___ Dataset extract

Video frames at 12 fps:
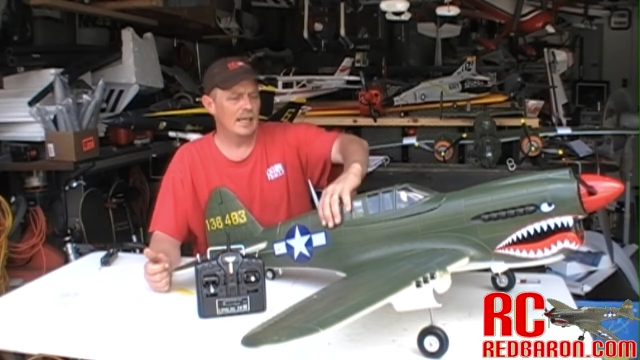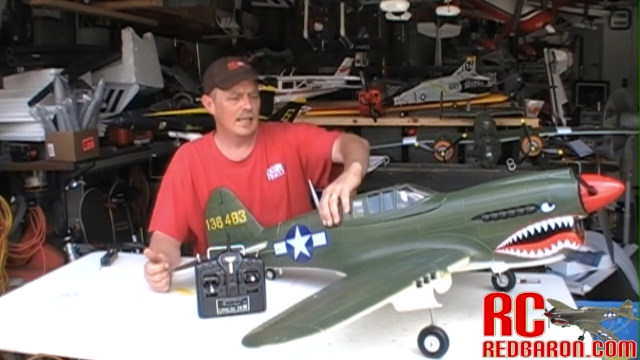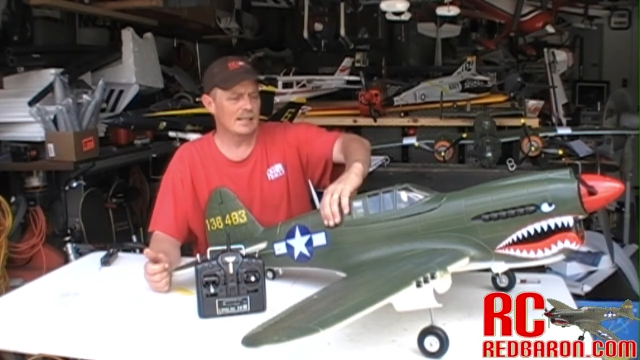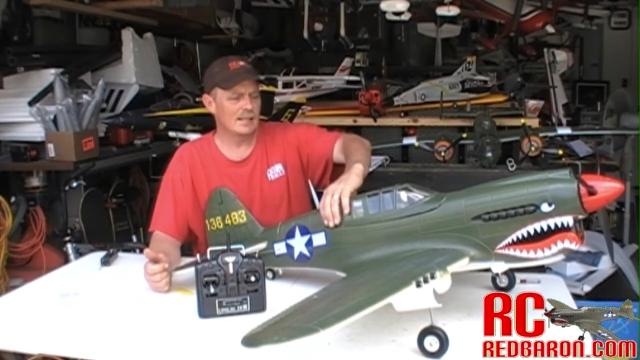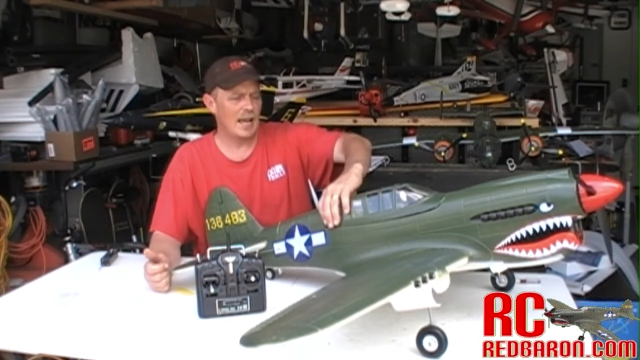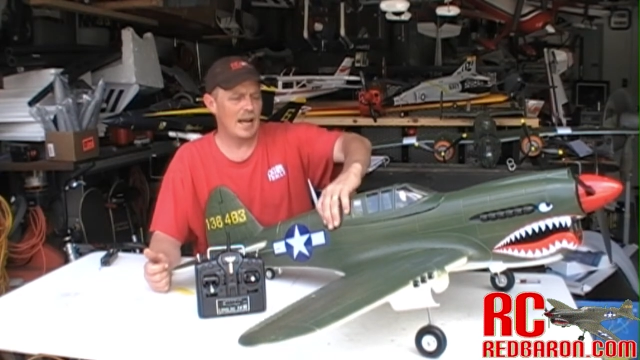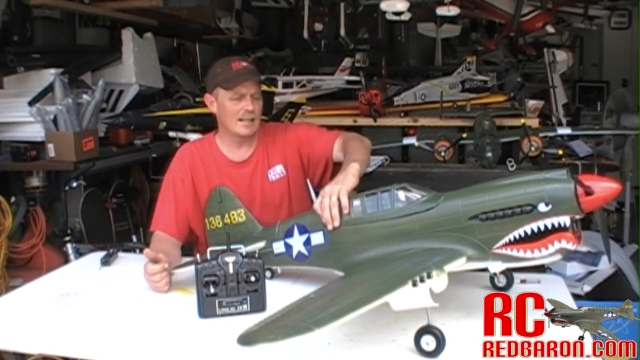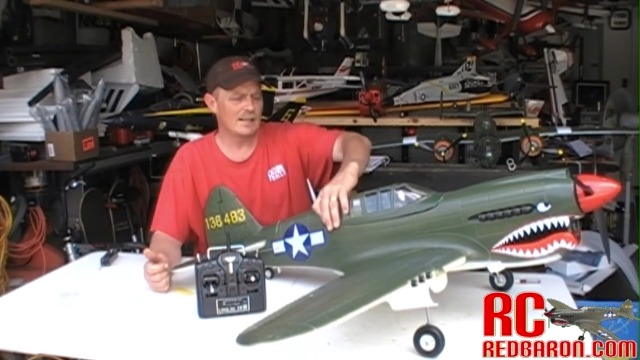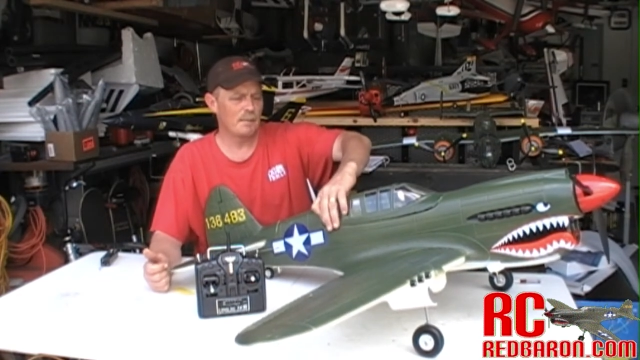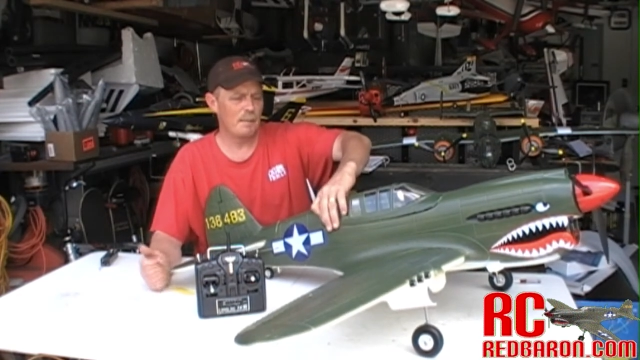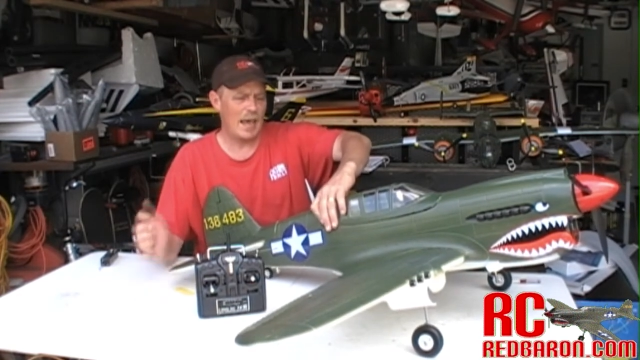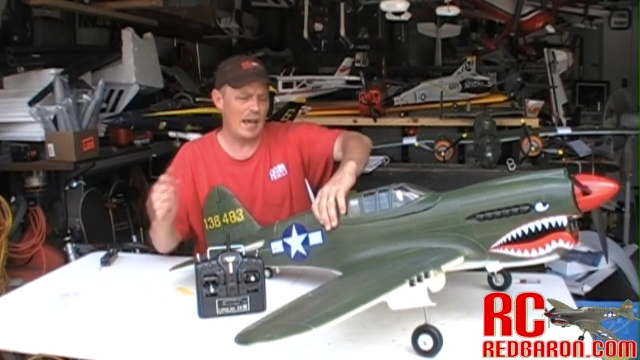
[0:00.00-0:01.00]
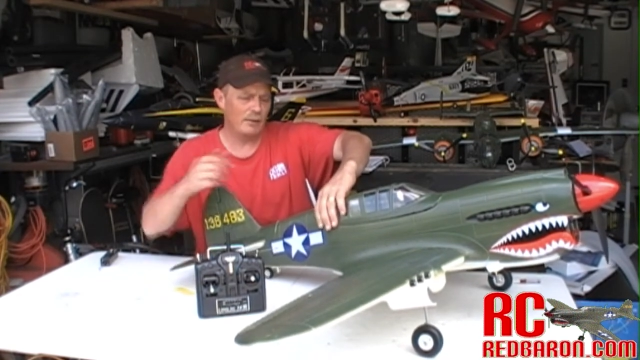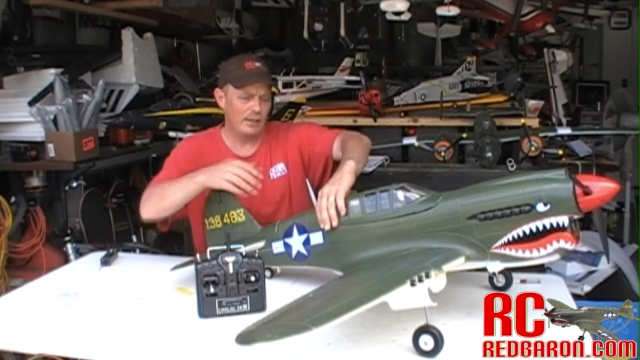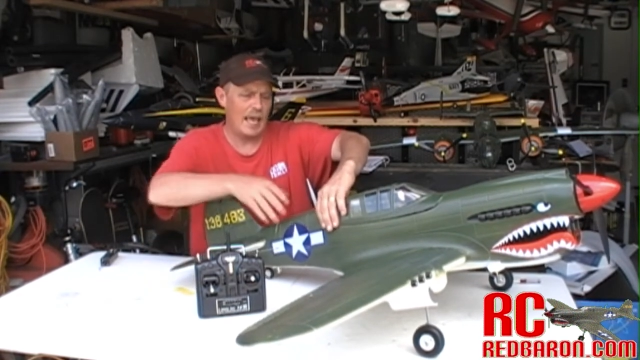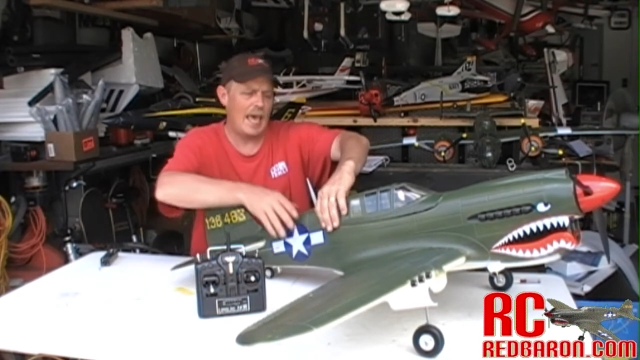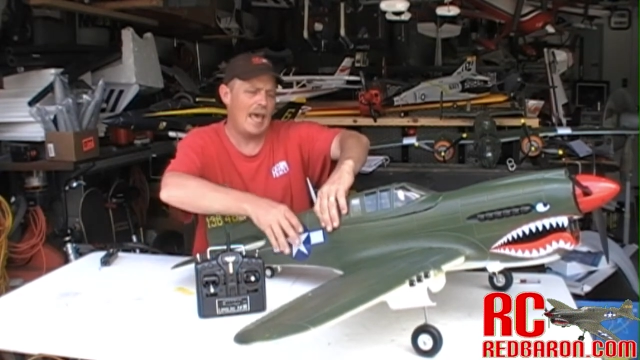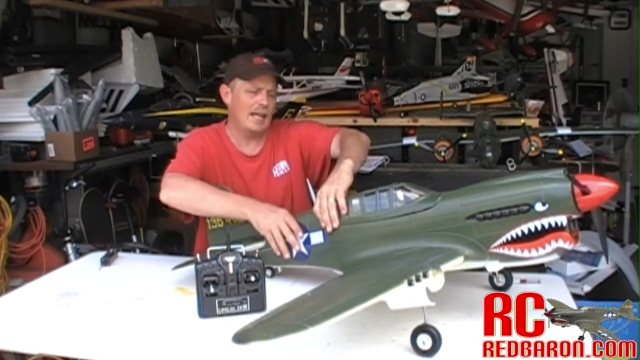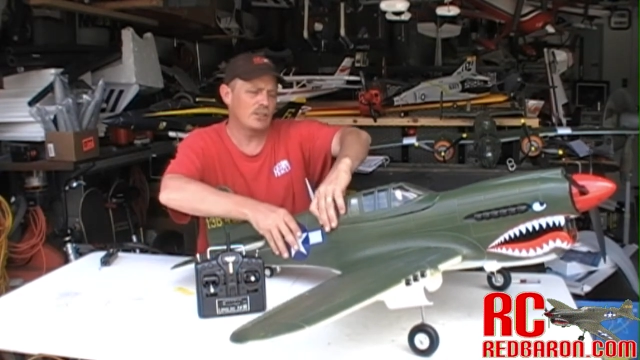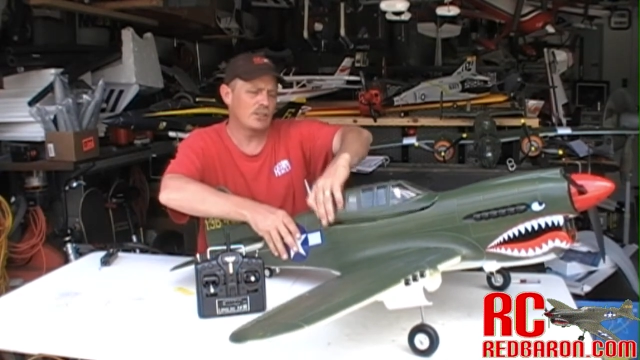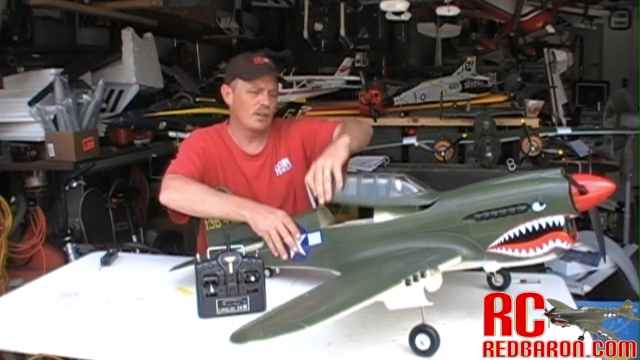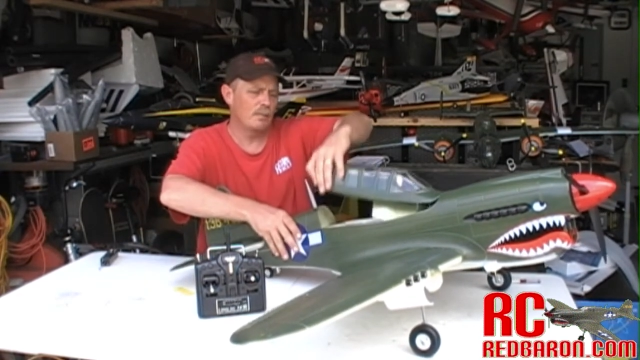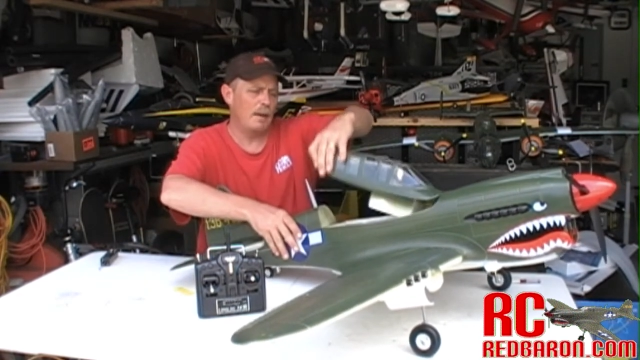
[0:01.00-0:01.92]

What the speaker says: inside is the battery hatch.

______

- Instructions to follow: Images stay out, but the rest of the data above must be repeated exactly.

- Written answer:
Video frames at 12 fps:
[0:00.00-0:01.00]
[0:01.00-0:01.92]

What the speaker says: inside is the battery hatch.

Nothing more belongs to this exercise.